Write out the data word for word, taking care that no picture is carried over.

Saved data entries
══════════════════════════════

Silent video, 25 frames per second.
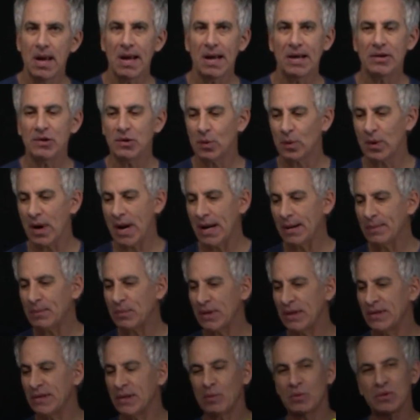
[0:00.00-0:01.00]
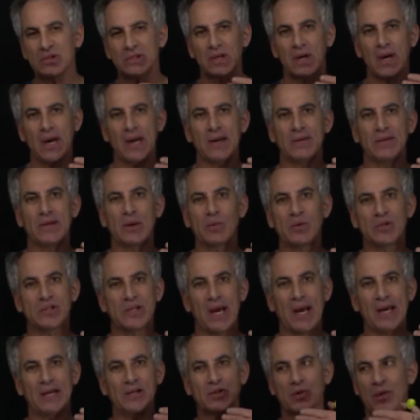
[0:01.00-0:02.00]
and you were able, and there was a, there was
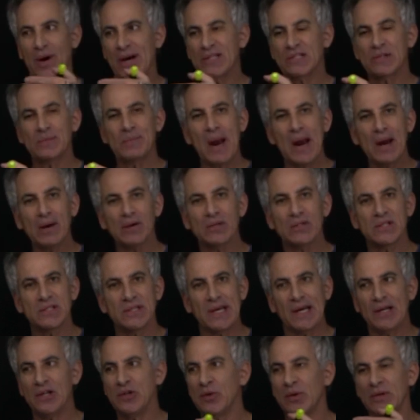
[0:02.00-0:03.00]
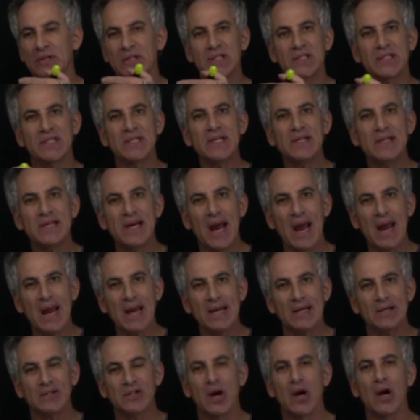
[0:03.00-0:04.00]
a transparency, and you could see the
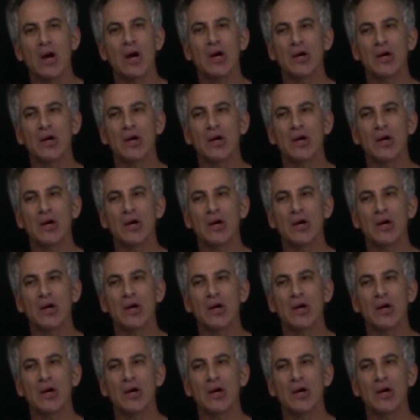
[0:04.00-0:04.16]
age,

══════════════════════════════

Task result.
Silent video, 25 frames per second.
[0:00.00-0:01.00]
[0:01.00-0:02.00]
and you were able, and there was a, there was
[0:02.00-0:03.00]
[0:03.00-0:04.00]
a transparency, and you could see the
[0:04.00-0:04.16]
age,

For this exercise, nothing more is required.